Non-negative matrix factorization of sparse input

2.5k views Asked by At

Could anyone recommend set of tools to perform standard NMF application onto sparse input data [ matrix of size 50kx50k ], thanks!

1

There are 1 answers

3
Fred Foo On

scikit-learn has an implementation of NMF for sparse matrices. You will need the bleeding-edge version from GitHub, though, since all released versions (up to and including 0.14) had a scalability problem. A demo follows.

Load some data: the twenty newsgroups text corpus.

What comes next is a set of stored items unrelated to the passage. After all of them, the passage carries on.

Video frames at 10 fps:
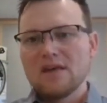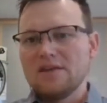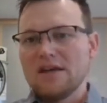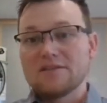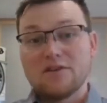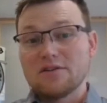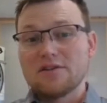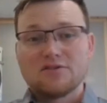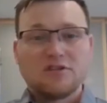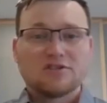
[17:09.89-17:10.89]
yes, our
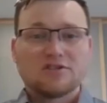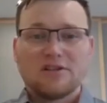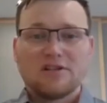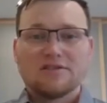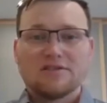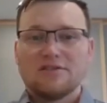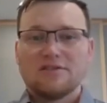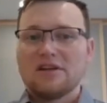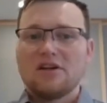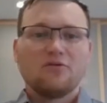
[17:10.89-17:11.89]
construction costs
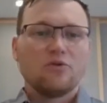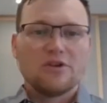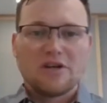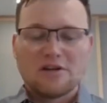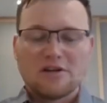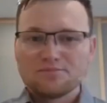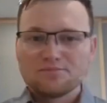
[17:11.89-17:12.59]
in California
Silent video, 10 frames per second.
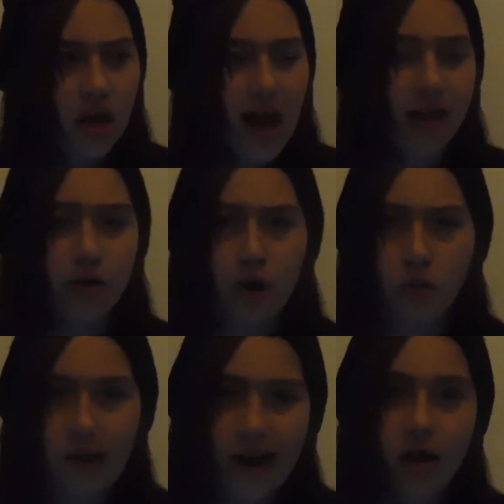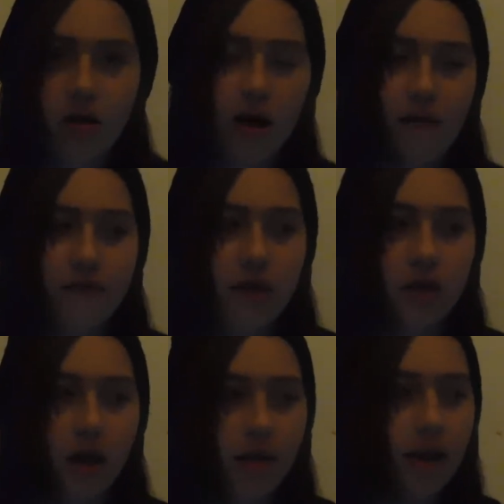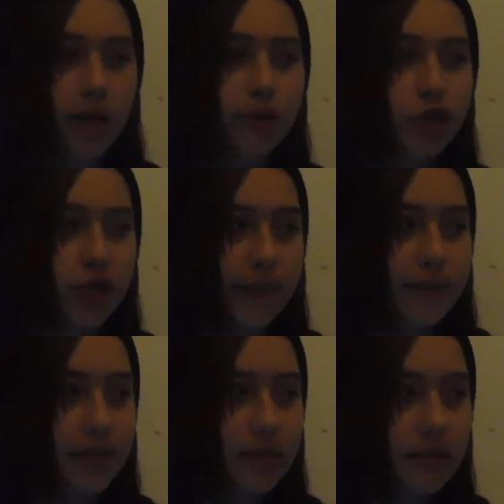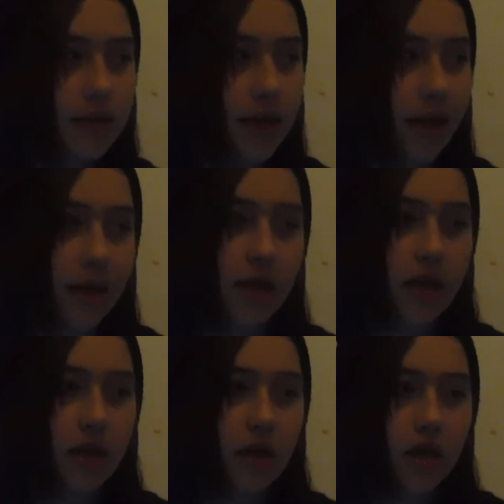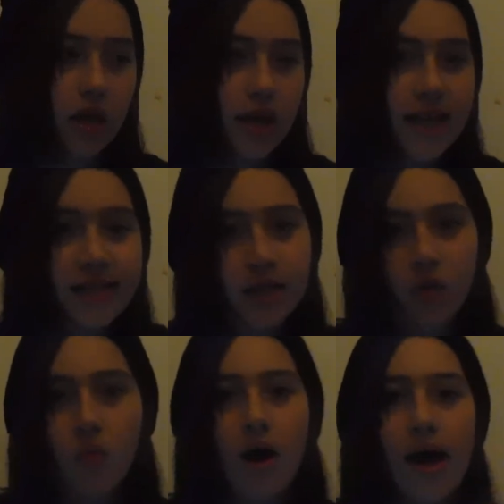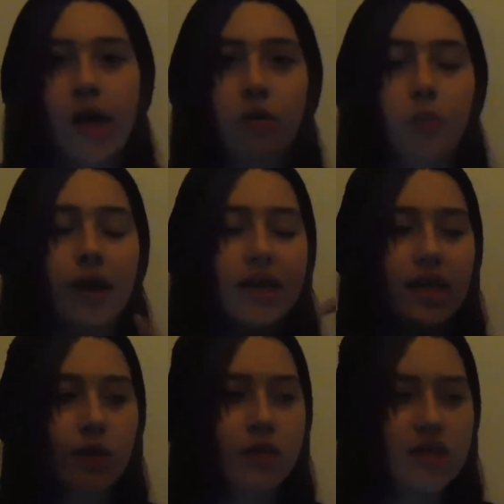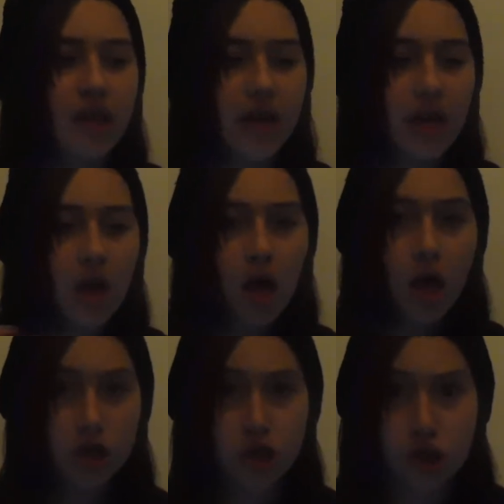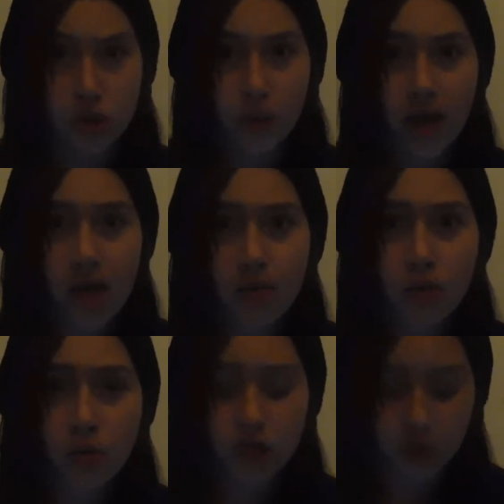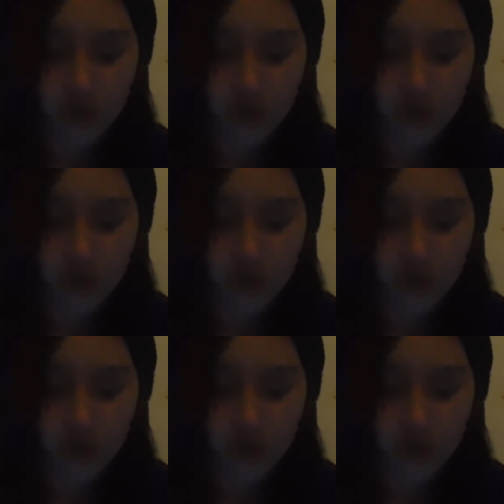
don't know, ran off and got like shipped like into the wild, but he was like a zoo animal, so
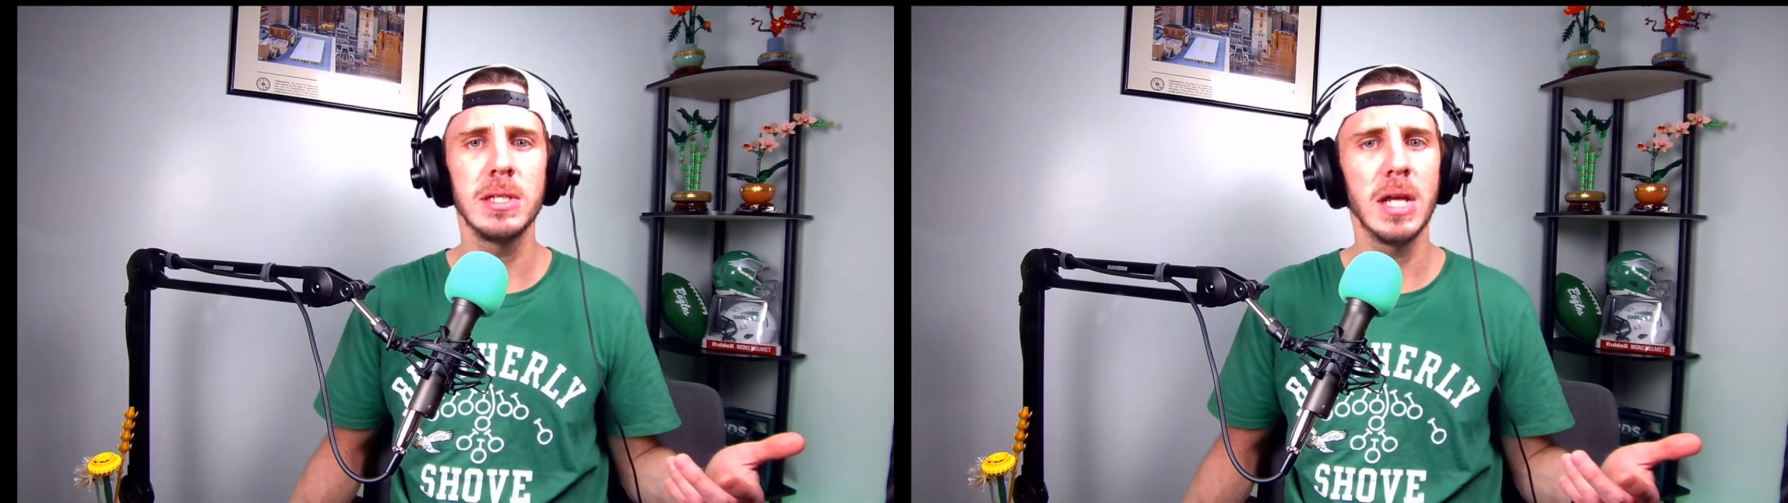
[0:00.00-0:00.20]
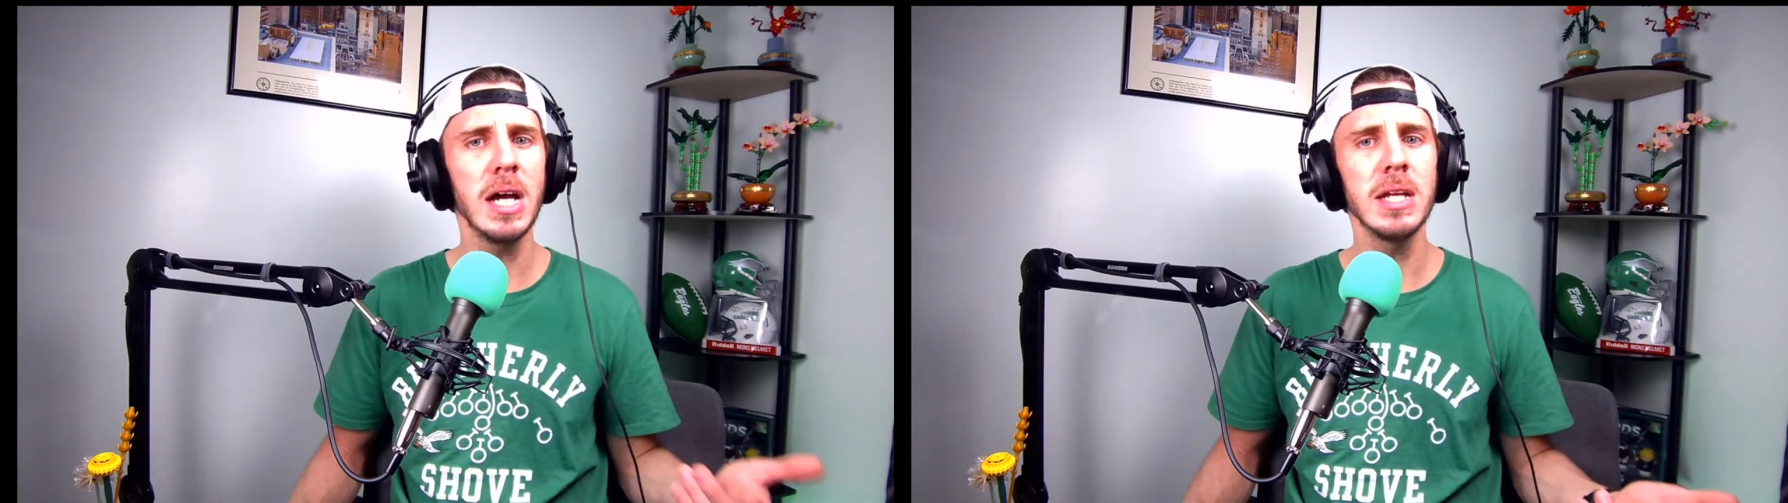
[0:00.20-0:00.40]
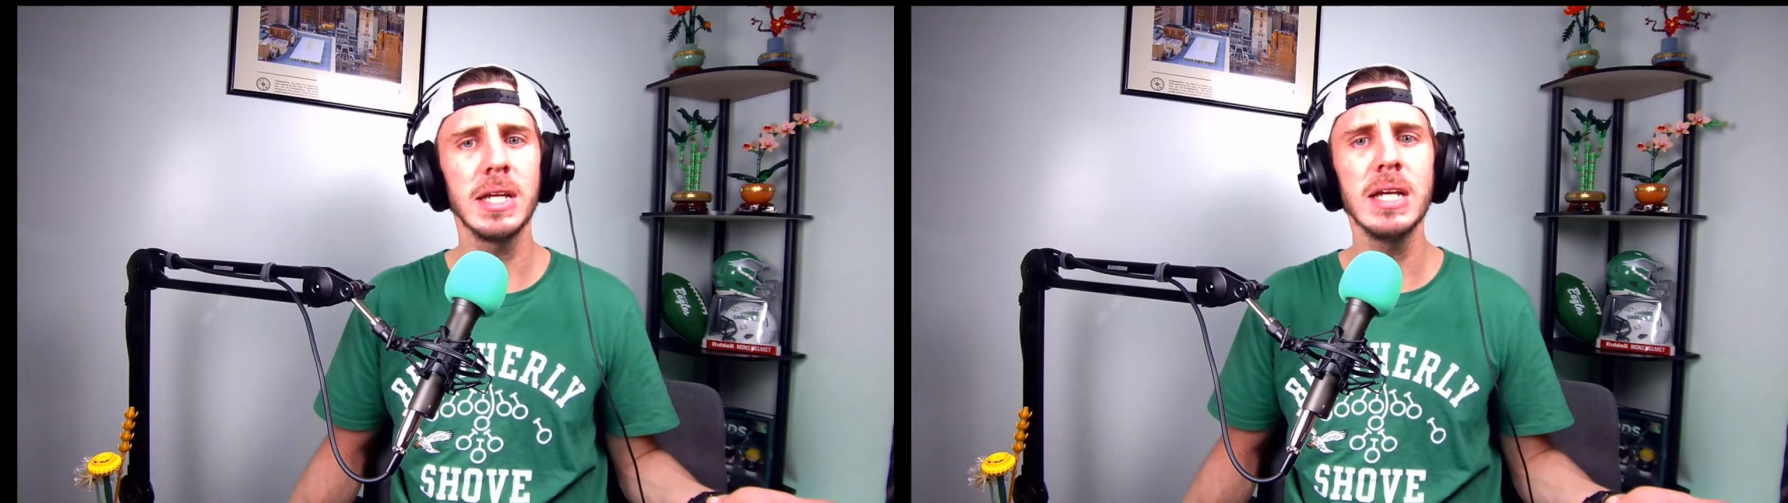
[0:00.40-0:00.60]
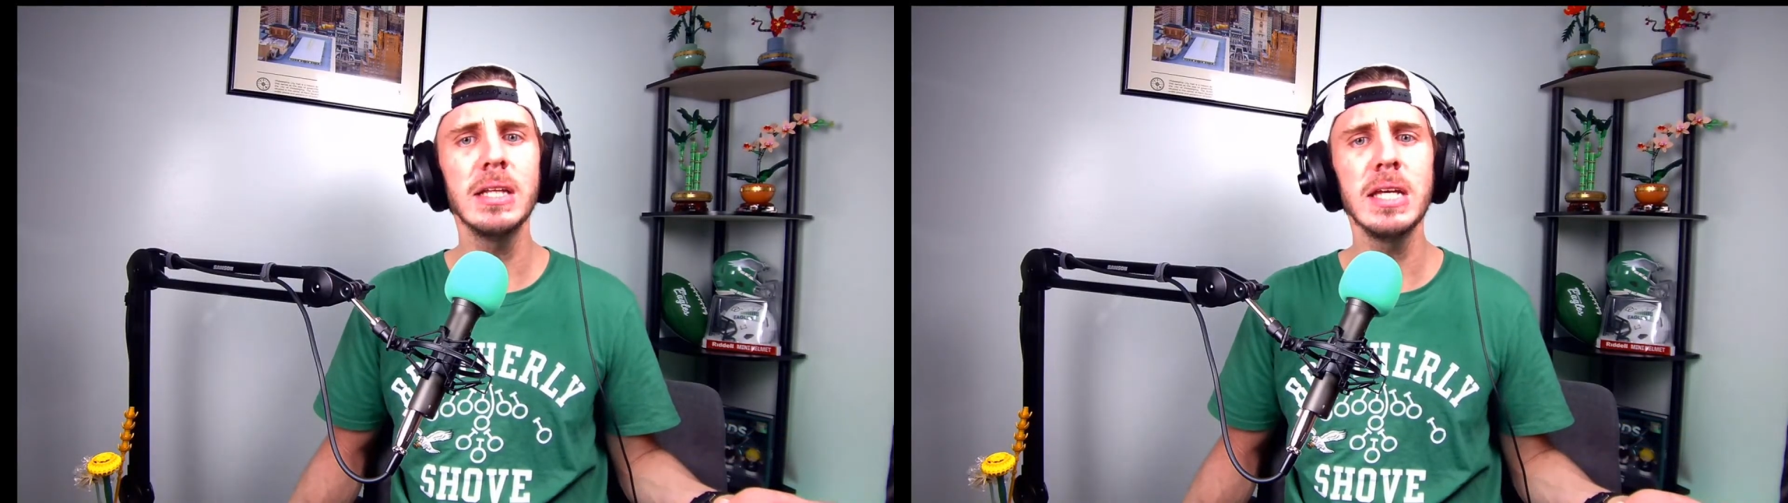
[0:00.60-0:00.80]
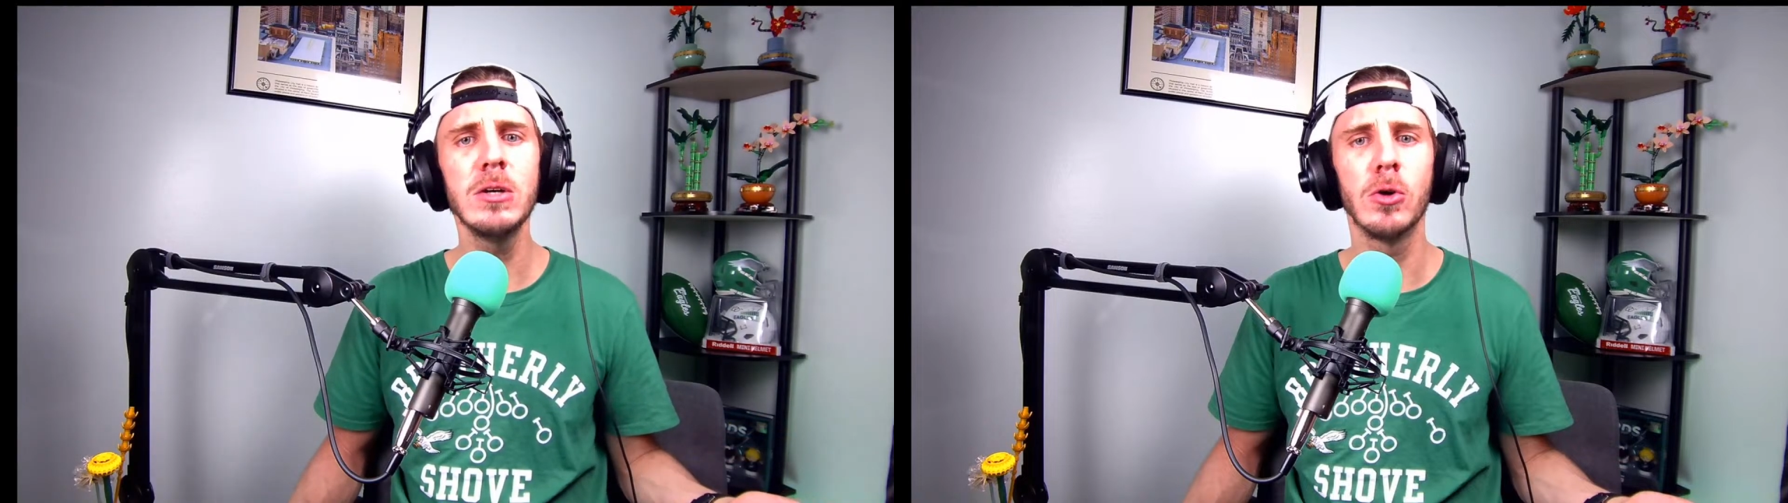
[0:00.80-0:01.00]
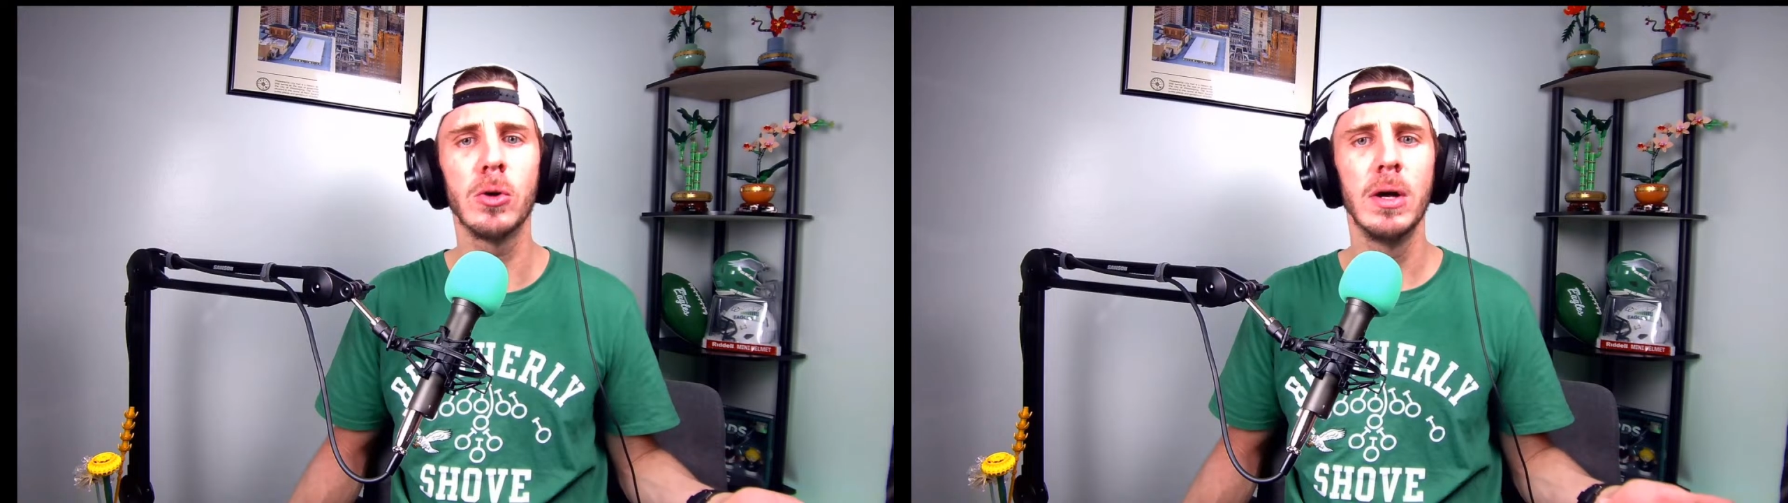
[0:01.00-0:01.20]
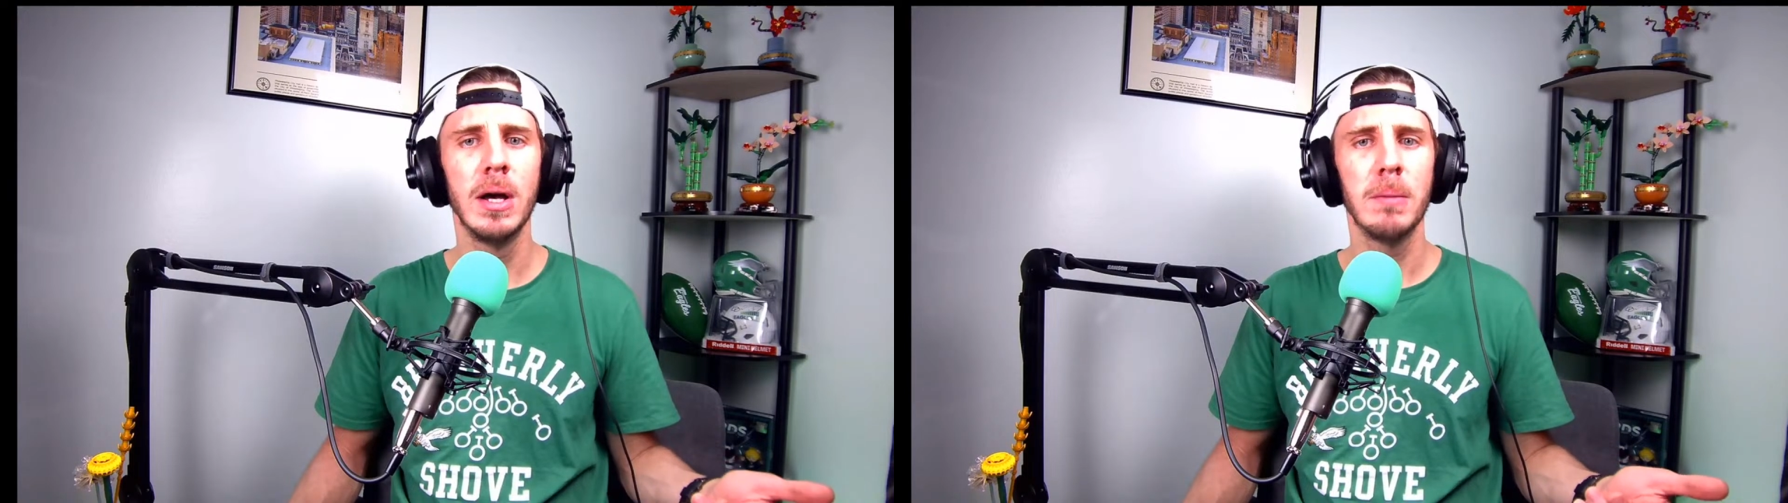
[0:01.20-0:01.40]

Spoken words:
not illegal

>>> from sklearn.datasets import fetch_20newsgroups
>>> from sklearn.decomposition import NMF
>>> from sklearn.feature_extraction.text import CountVectorizer
>>> from sklearn.preprocessing import normalize
>>> data = fetch_20newsgroups().data
>>> X = CountVectorizer(dtype=float).fit_transform(data)
>>> X = normalize(X)
>>> X
<11314x130107 sparse matrix of type '<type 'numpy.float64'>'
    with 1787565 stored elements in Compressed Sparse Column format>

Now fit an NMF model with 10 components.

>>> nmf = NMF(n_components=10, tol=.01)
>>> Xnmf = nmf.fit_transform(X)

I tweaked the tolerance option to make this convergence in a few seconds. With the default tolerance, it takes quite a bit longer. The memory usage for this problem is around 360MB.

Disclaimer: I'm a contributor to this implementation, so this is not unbiased advice.